As one can read in the Laravel documentation, the following warning is stated:
The mergeWhen method should not be used within arrays that mix string and numeric keys. Furthermore, it should not be used within arrays with numeric keys that are not ordered sequentially.
However, I have tested this on my local machine and the method seems to behave like normal.
Thus this warning only leaves me wondering; why? Is this for security reasons? Performance? Maintainability? Or just some edge cases where the method does not behave correctly?
Digging further, looking at the Laravel Documentation with GitHub blame the warning seems to have been added by Taylor Otwell himself during an initial pass at the documentation, leaving me with no additional clues.
https://www.php.net/manual/en/language.types.array.php
A key may be either an integer or a string.
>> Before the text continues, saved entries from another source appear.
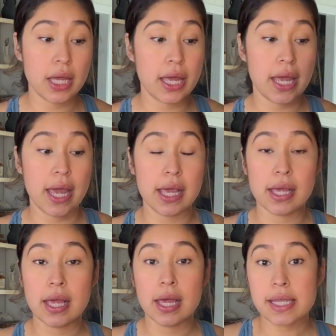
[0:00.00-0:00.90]
a
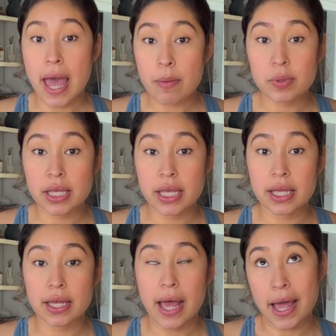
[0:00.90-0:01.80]

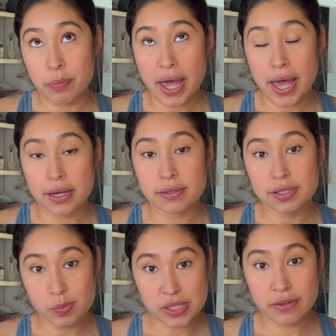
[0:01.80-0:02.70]
tablet, iPad
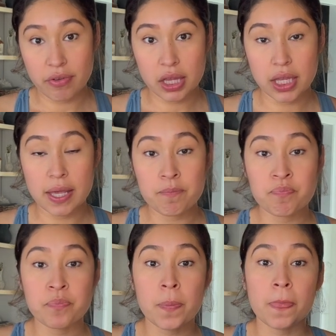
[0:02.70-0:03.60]
specifically,
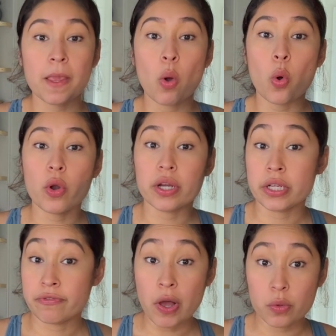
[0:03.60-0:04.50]
or
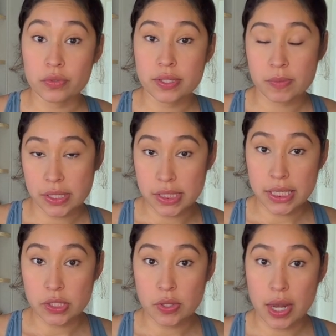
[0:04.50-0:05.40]
your phone. Sometimes you
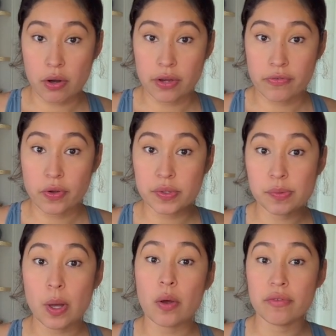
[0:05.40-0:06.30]
can do that on your phone as
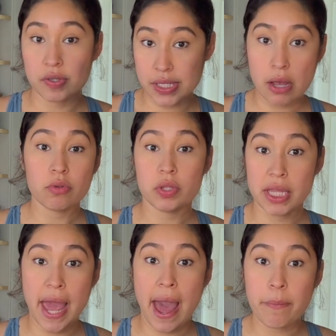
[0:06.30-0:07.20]
well if you download
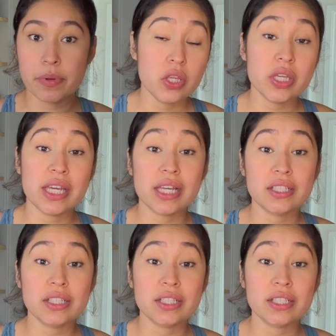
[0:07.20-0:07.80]
the app. You can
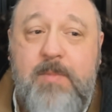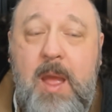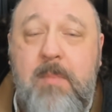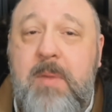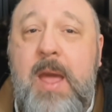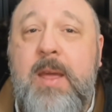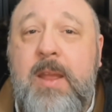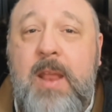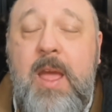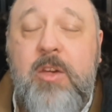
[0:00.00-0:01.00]
I'm back,
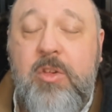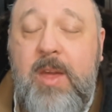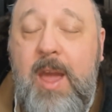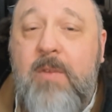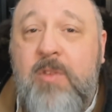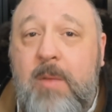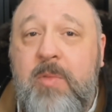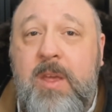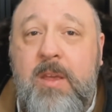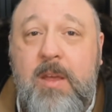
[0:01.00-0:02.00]
and I actually have
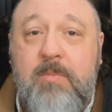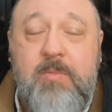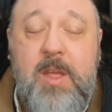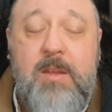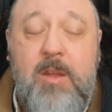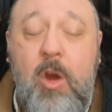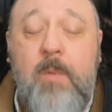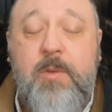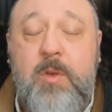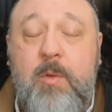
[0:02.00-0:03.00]
something that
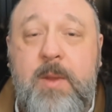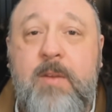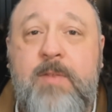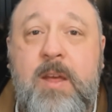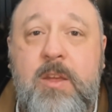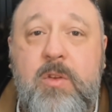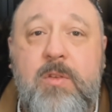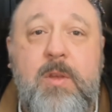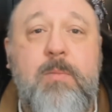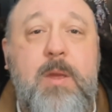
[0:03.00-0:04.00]
hopefully will be of value to
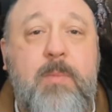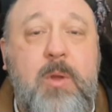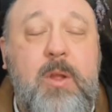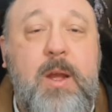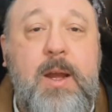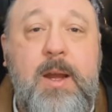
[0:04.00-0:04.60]
some people.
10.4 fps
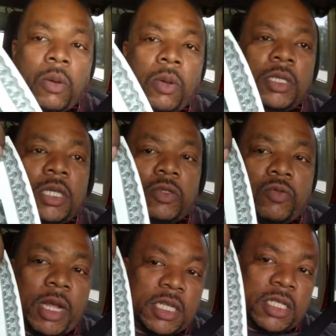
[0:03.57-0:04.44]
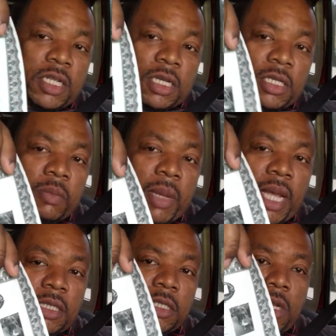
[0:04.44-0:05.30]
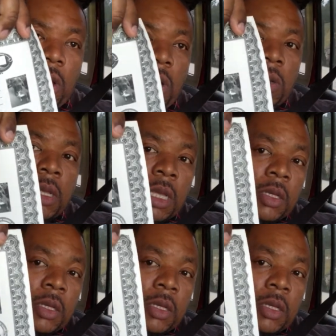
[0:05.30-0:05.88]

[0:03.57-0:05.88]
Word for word: We just registered this man's dog.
If a key is the standard representation of an integer, it will be interpreted as such (i.e. "8" will be interpreted as 8, while "08" will be interpreted as "08").
Perhaps because of the implied conversion, therefore, there may be override. Perhaps that is what Taylor's warning is for, to PREVENT.
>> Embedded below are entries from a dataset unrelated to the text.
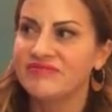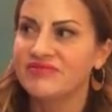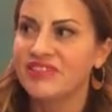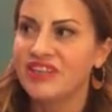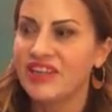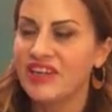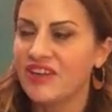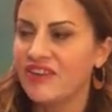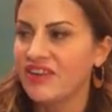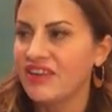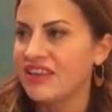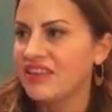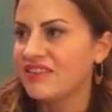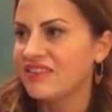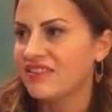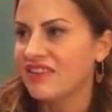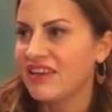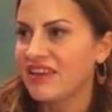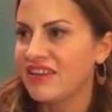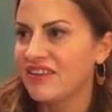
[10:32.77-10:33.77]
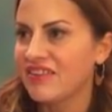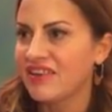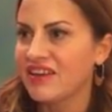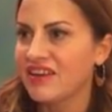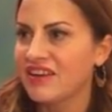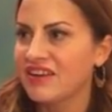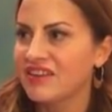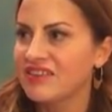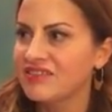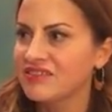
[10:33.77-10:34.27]
he's like
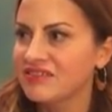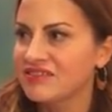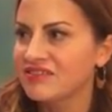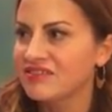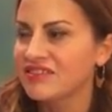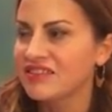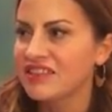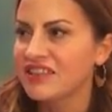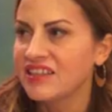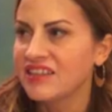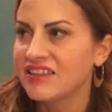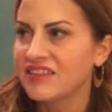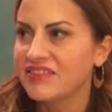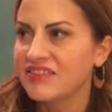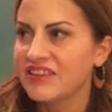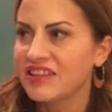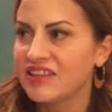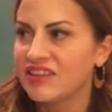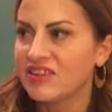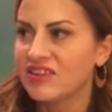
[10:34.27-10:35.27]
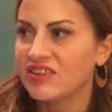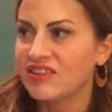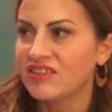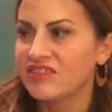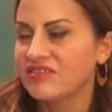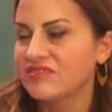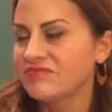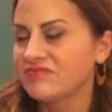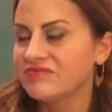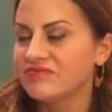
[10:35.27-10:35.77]
their
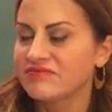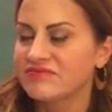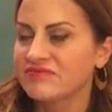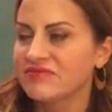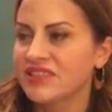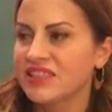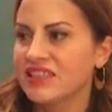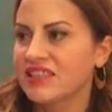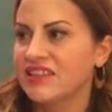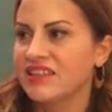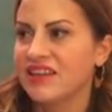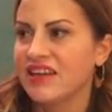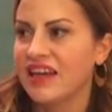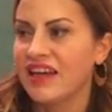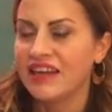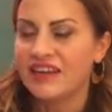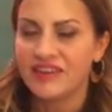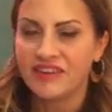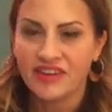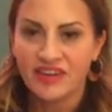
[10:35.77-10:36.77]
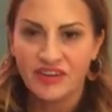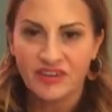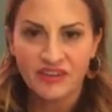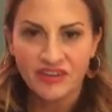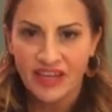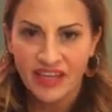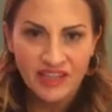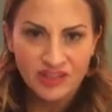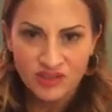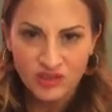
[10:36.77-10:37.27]
little, I don't know,
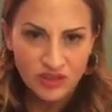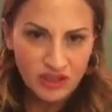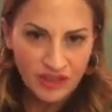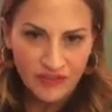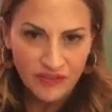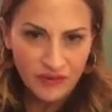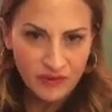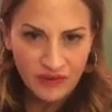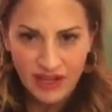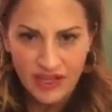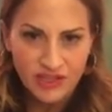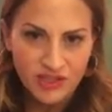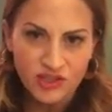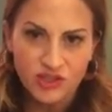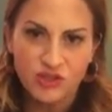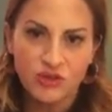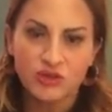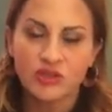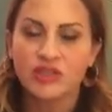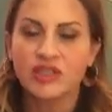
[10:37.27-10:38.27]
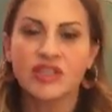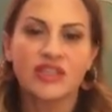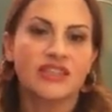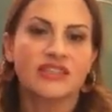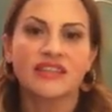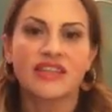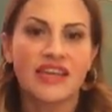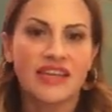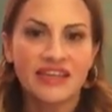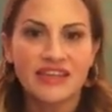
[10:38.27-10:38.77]
angel on the right
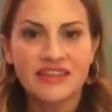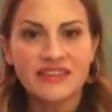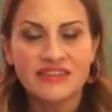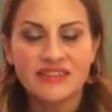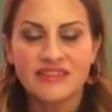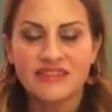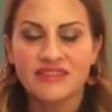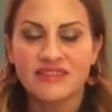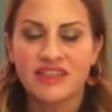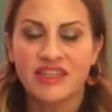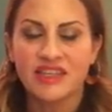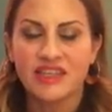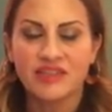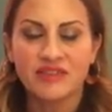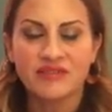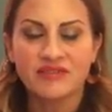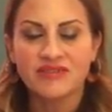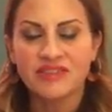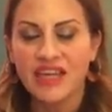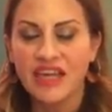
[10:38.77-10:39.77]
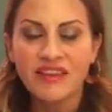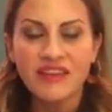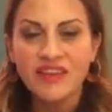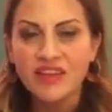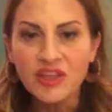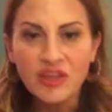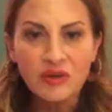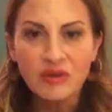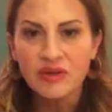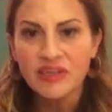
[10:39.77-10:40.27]
shoulder, like,
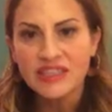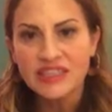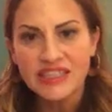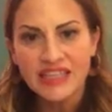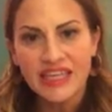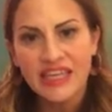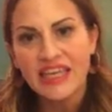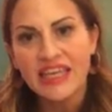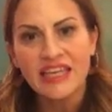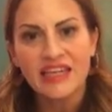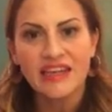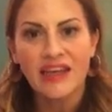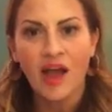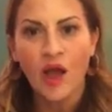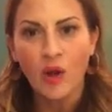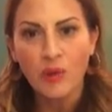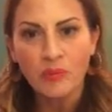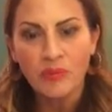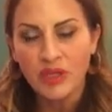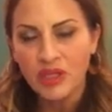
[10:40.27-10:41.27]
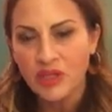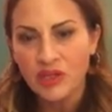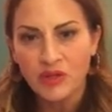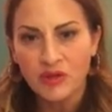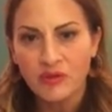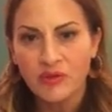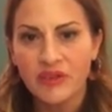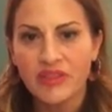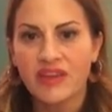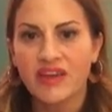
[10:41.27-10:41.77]
telling you what to eat and helping
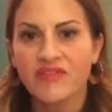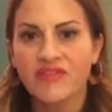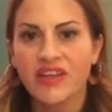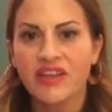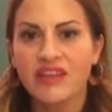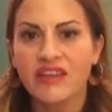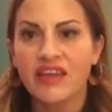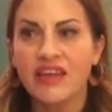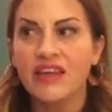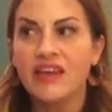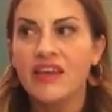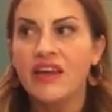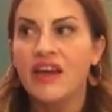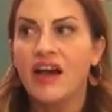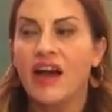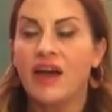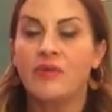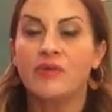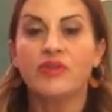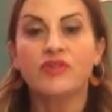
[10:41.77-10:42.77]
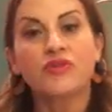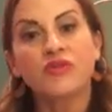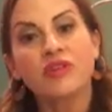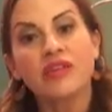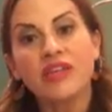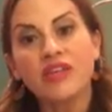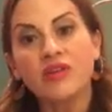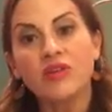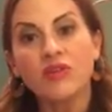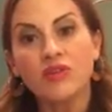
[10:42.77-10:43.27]
you with everything. It's
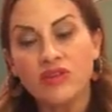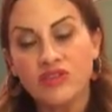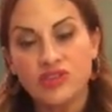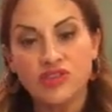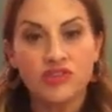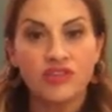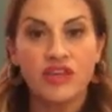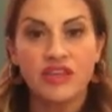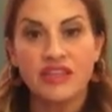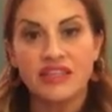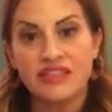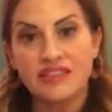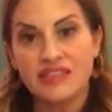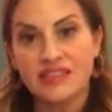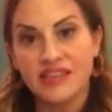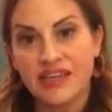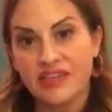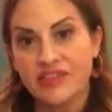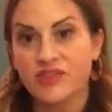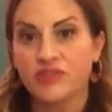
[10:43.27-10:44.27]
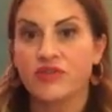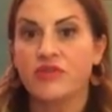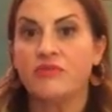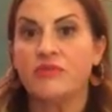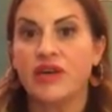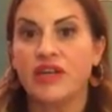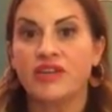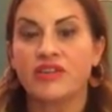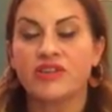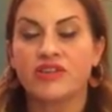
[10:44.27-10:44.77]
really cool because you get these text
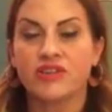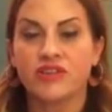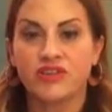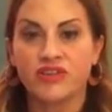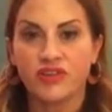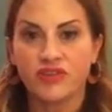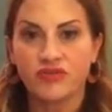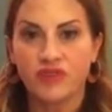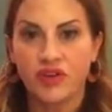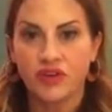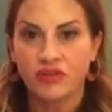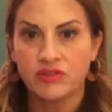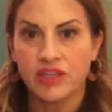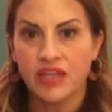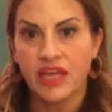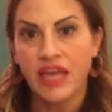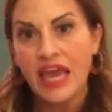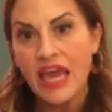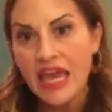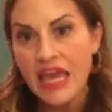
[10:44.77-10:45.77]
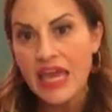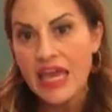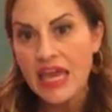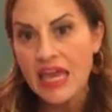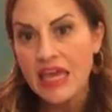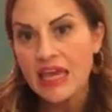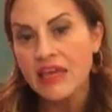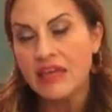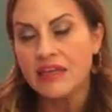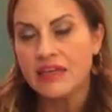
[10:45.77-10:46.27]
reminders on your phone like,
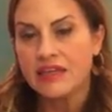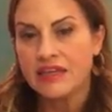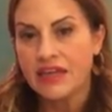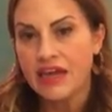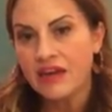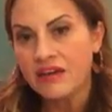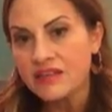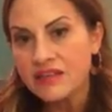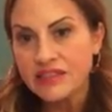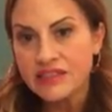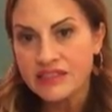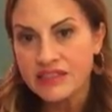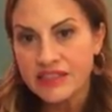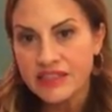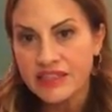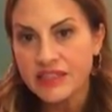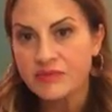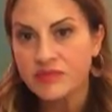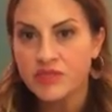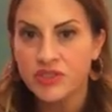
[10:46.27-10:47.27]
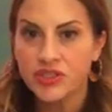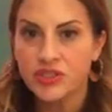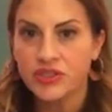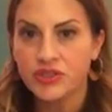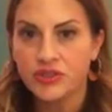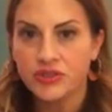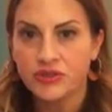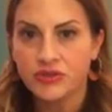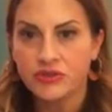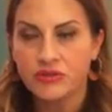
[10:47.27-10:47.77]
hey, now it's time
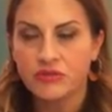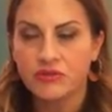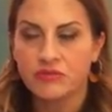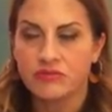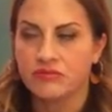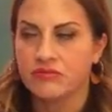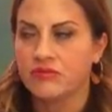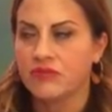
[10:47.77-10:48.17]
to,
If multiple elements in the array declaration use the same key, only the last one will be used as all others are overwritten.
Same with array_merge():
https://www.php.net/manual/en/function.array-merge.php
If the input arrays have the same string keys, then the later value for that key will overwrite the previous one. If, however, the arrays contain numeric keys, the later value will not overwrite the original value, but will be appended.